[Exercise]:
Your reply should hold every record exactly as given, with no pictures in it.

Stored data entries
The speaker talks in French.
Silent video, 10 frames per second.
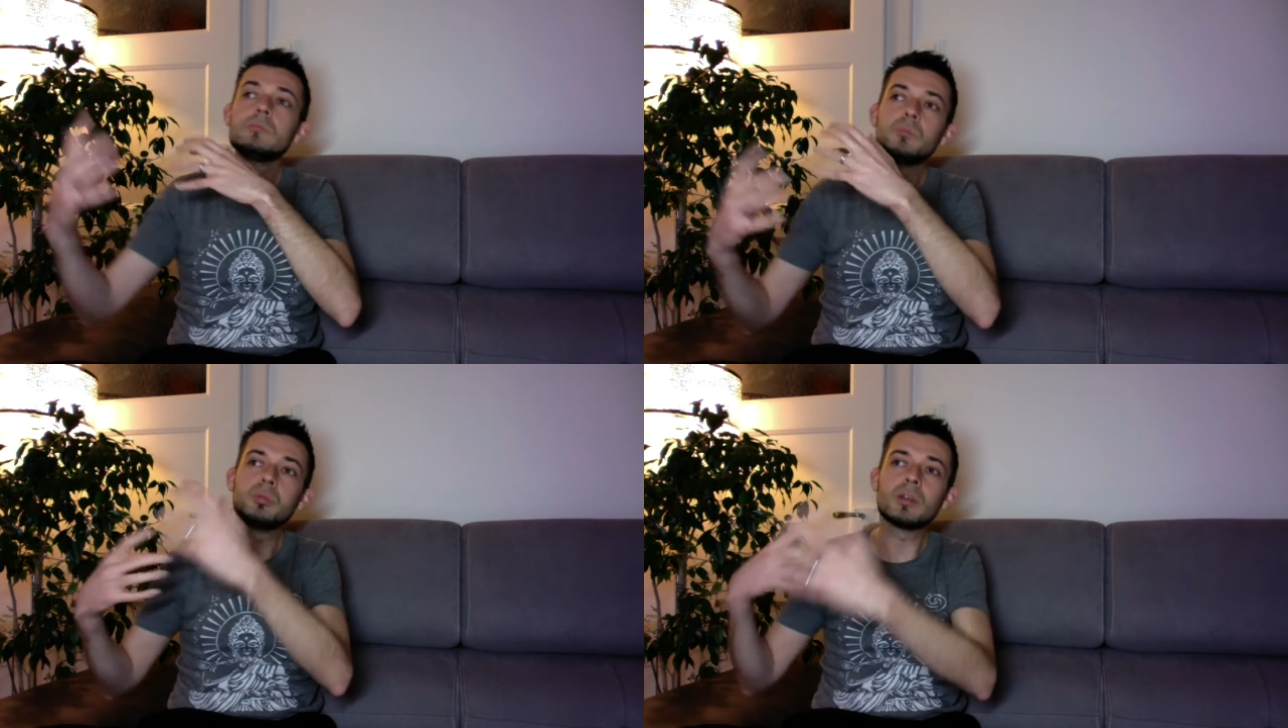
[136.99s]

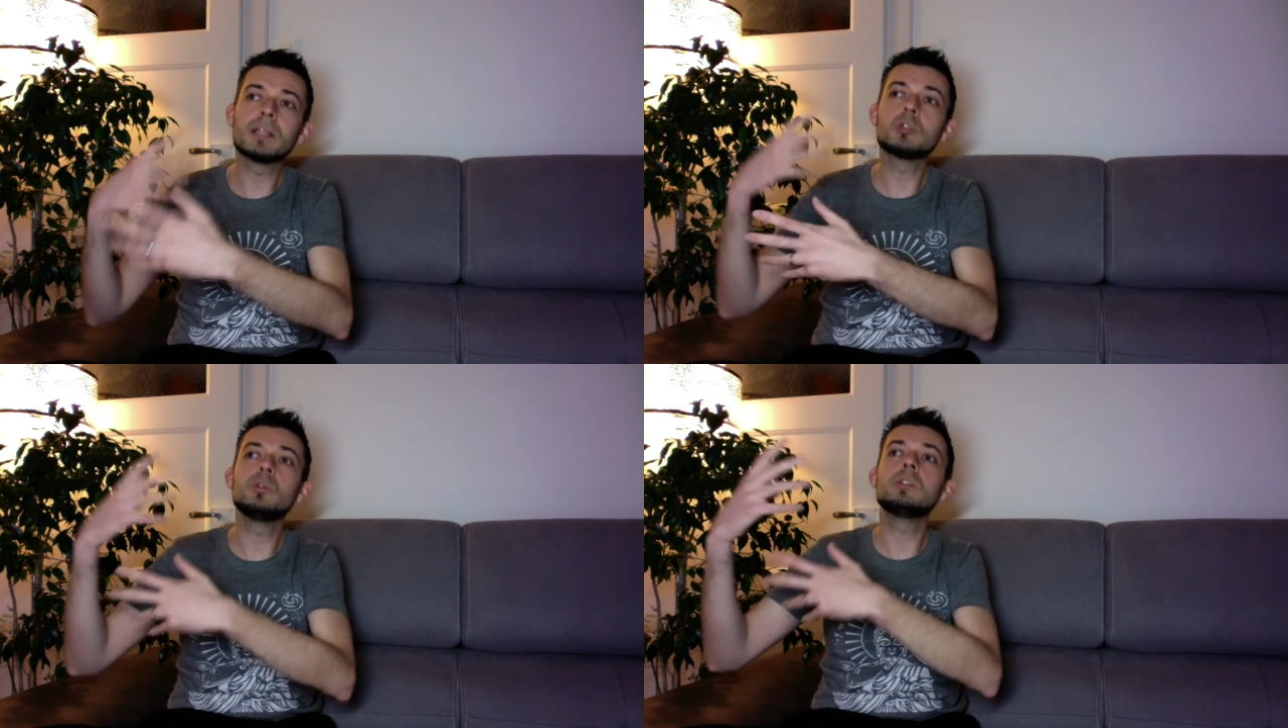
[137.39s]
pour
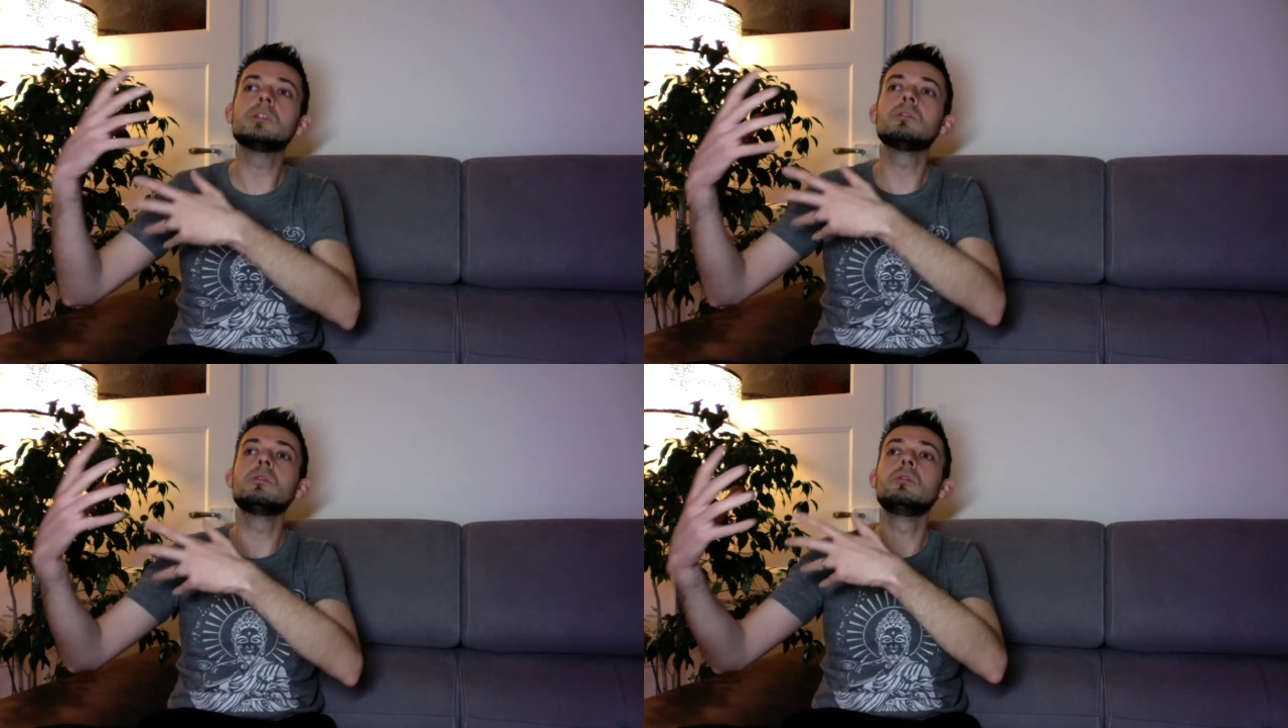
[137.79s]

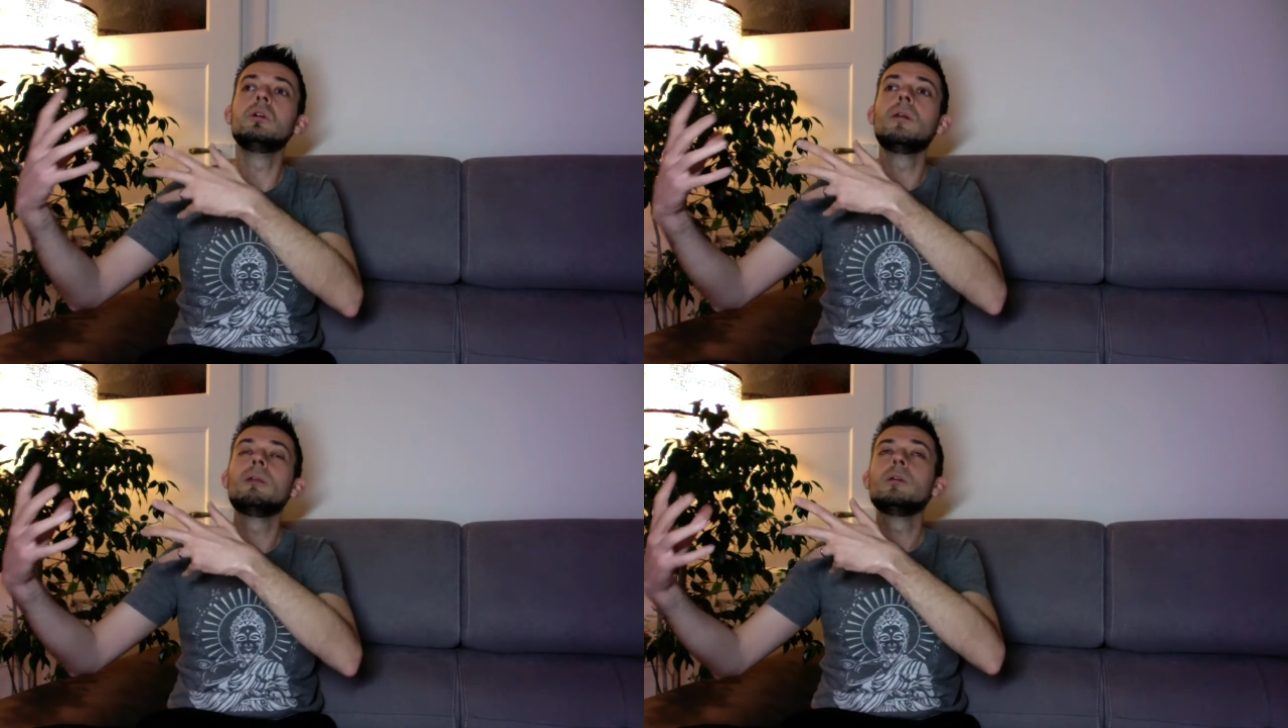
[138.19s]
l'intuition,
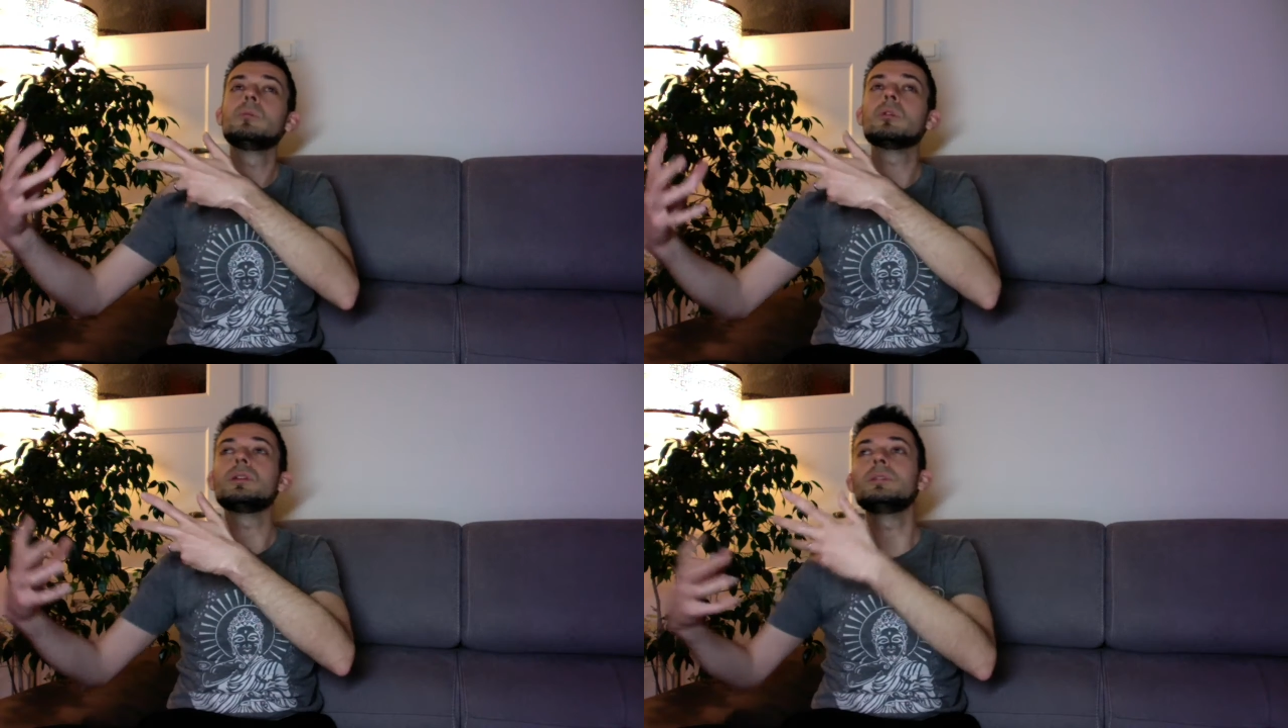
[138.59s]

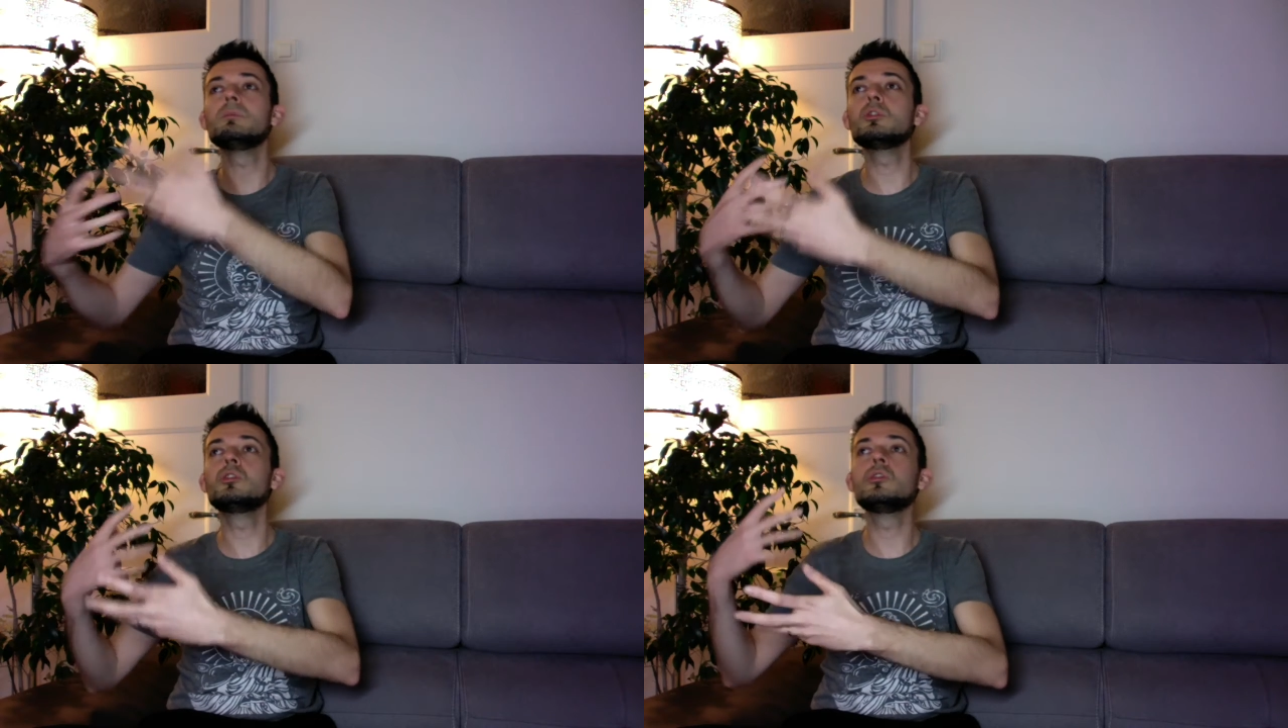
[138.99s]
pour les
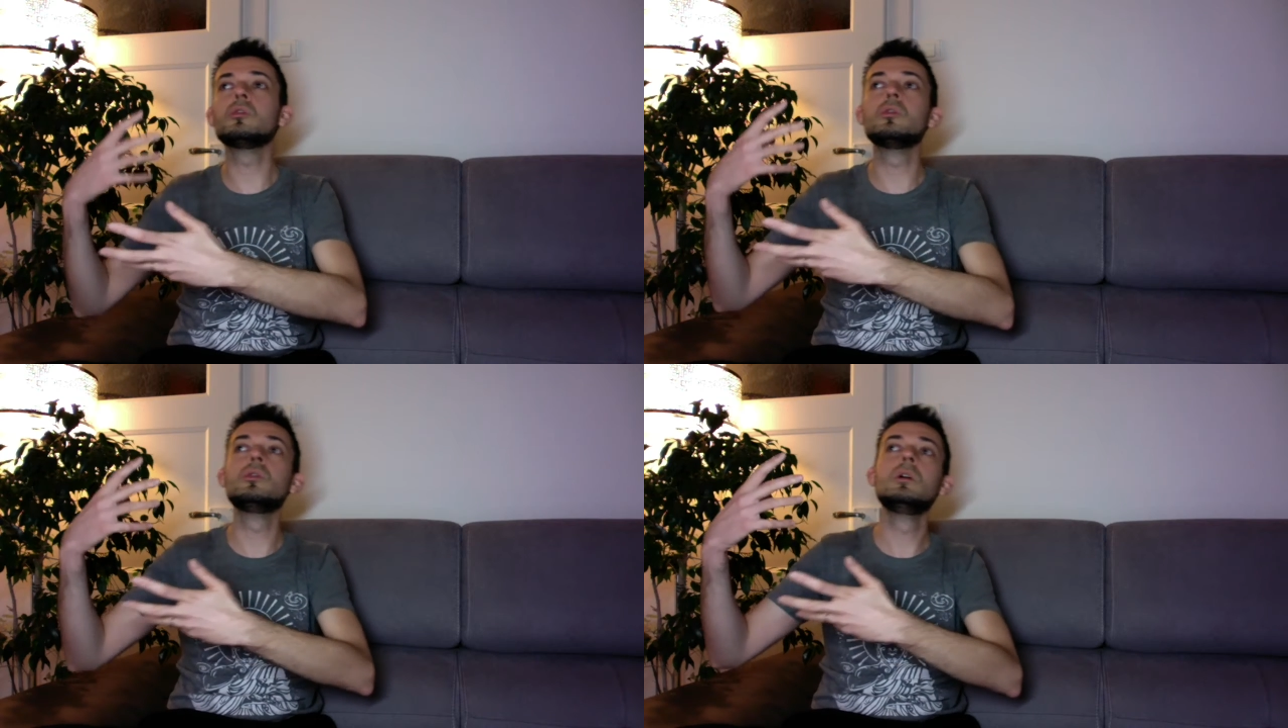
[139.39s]

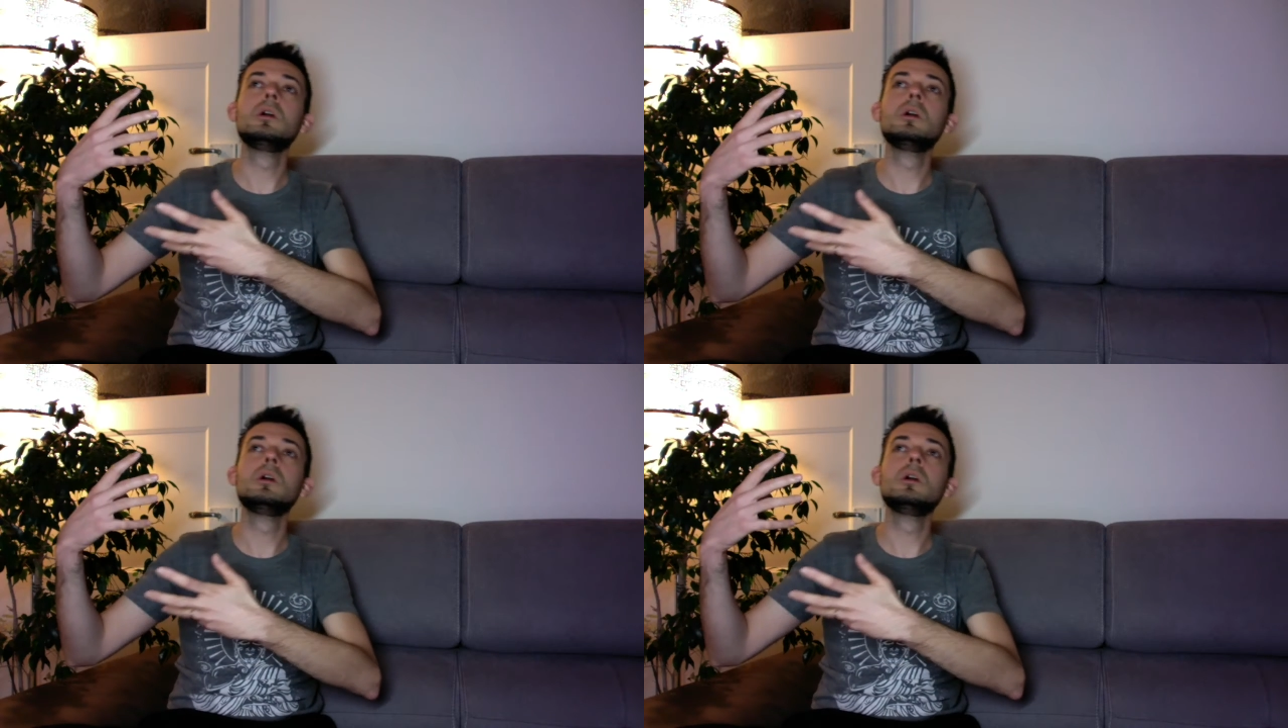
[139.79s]
émotions,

[Solution for this exercise]:
The speaker talks in French.
Silent video, 10 frames per second.
[136.99s]

[137.39s]
pour
[137.79s]

[138.19s]
l'intuition,
[138.59s]

[138.99s]
pour les
[139.39s]

[139.79s]
émotions,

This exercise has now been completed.